- Born: Frank Spencer Royal September 15, 1939 Lynchburg, Virginia, U.S.
- Died: February 2, 2026 (aged 86) Richmond, Virginia, U.S.
- Education: Virginia Union University Meharry Medical College
- Occupations: Physician, company director, civic leader
- Spouse: Pamela Royal

= Frank S. Royal =

American physician (1939–2026)

Frank Spencer Royal (September 15, 1939 – February 2, 2026) was an American physician, company director and civic leader. He was the chairman and president of the National Medical Association, an African-American medical organization.

==Early life and education==
Frank Spencer Royal was born in Lynchburg, Virginia, on September 15, 1939, to Harry and Hazel Royal. He graduated from Virginia Union University in 1961, and he earned an MD from the Meharry Medical College in 1968.

==Career==
Royal practiced medicine in Richmond, Virginia, from 1969. According to the Nashville Post, "Royal also served as chief of staff at Richmond Community Hospital and as an assistant clinical professor of family practice at the Medical College of Virginia." He was the president and chairman of the National Medical Association, an African-American medical association.

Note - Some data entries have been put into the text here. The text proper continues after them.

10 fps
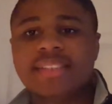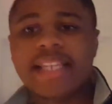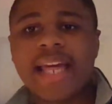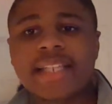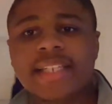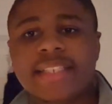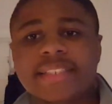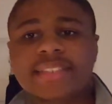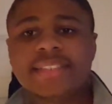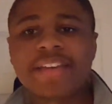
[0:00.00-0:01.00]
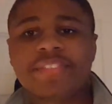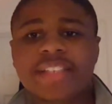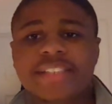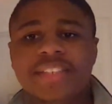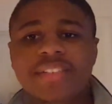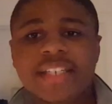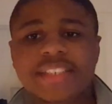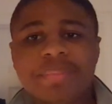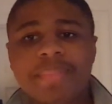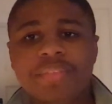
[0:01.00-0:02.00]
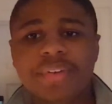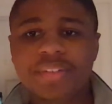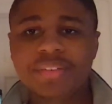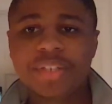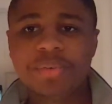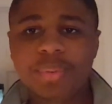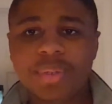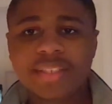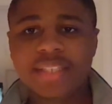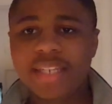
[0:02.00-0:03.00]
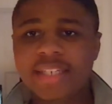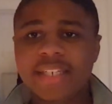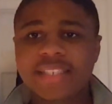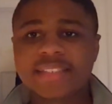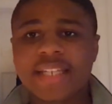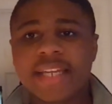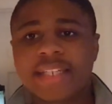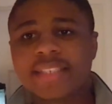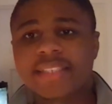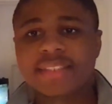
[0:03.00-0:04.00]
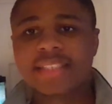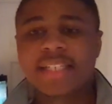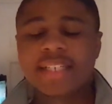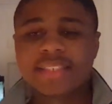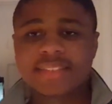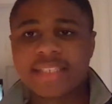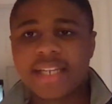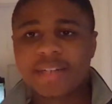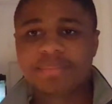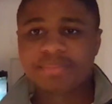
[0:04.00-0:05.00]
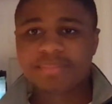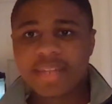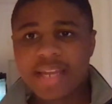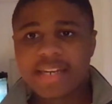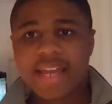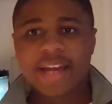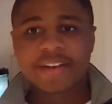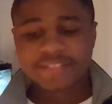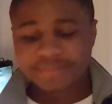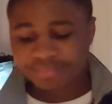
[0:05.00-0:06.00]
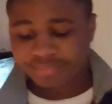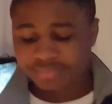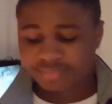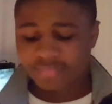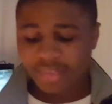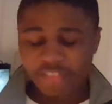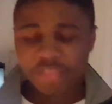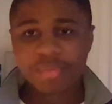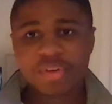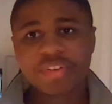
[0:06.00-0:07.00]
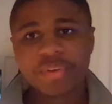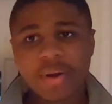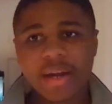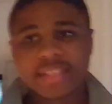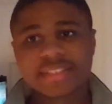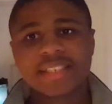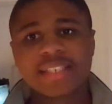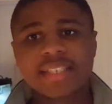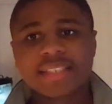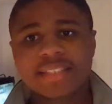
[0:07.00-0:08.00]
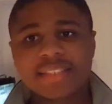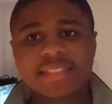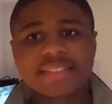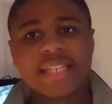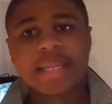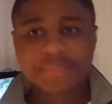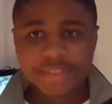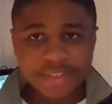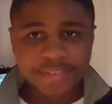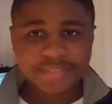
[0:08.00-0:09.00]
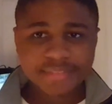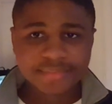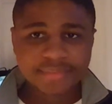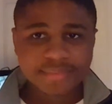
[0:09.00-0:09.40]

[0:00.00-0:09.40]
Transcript: So that is definitely two things you will need is a setup. And now I will move you on to step 2.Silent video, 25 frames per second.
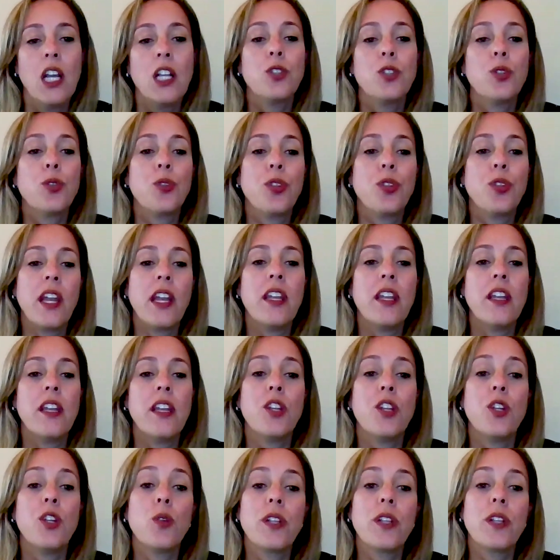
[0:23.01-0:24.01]
Today,
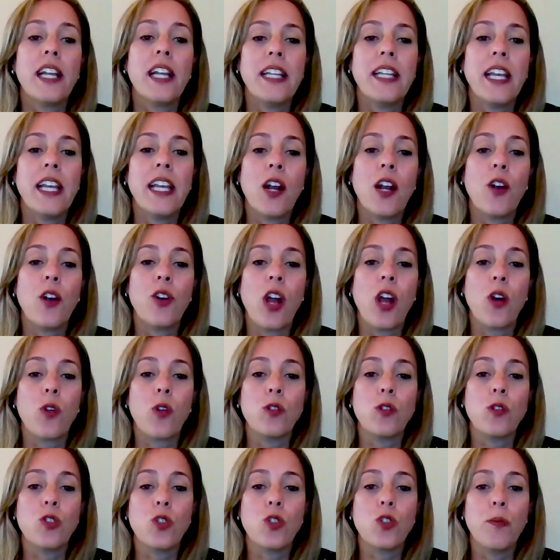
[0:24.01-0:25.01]
you'll get data on how
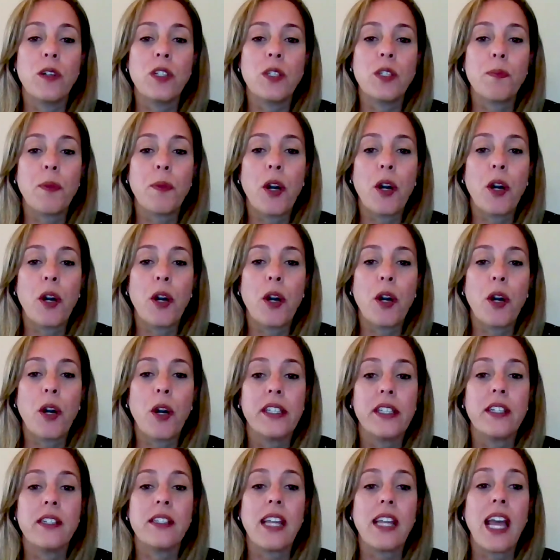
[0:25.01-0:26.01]
consumers'
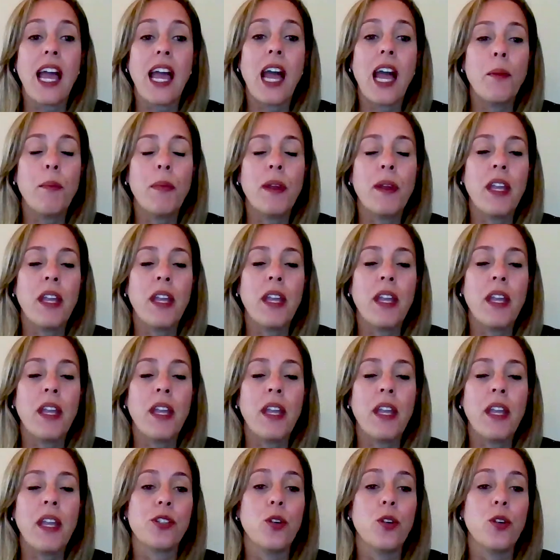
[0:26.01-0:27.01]
priorities and
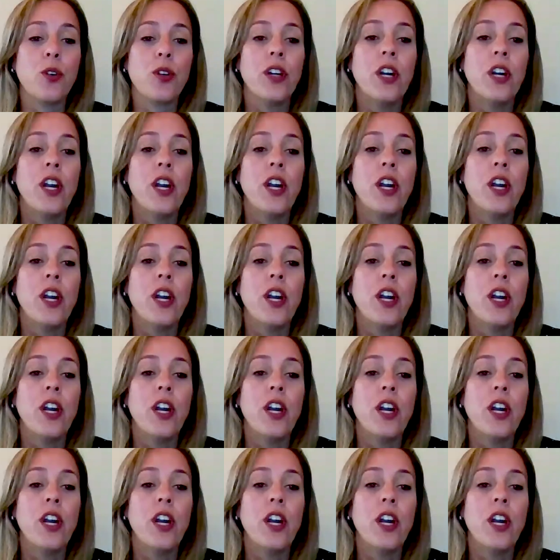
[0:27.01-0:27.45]
behaviors look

He served on the boards of directors of CSX Corporation from 1994 to 2008, SunTrust Banks from 1998 to April 2012, Smithfield Foods from 2002 to 2013. He was also a director of the Hospital Corporation of America.

==Civic activities==
Royal served as the chairman of the board of trustees of Virginia Union University for three decades, and he was the chair of Meharry Medical College until 2017. He served on the board of the Robert Russa Moton Museum.

==Personal life and death==
Royal had a wife, Pamela. He died in Richmond on February 2, 2026, at the age of 86.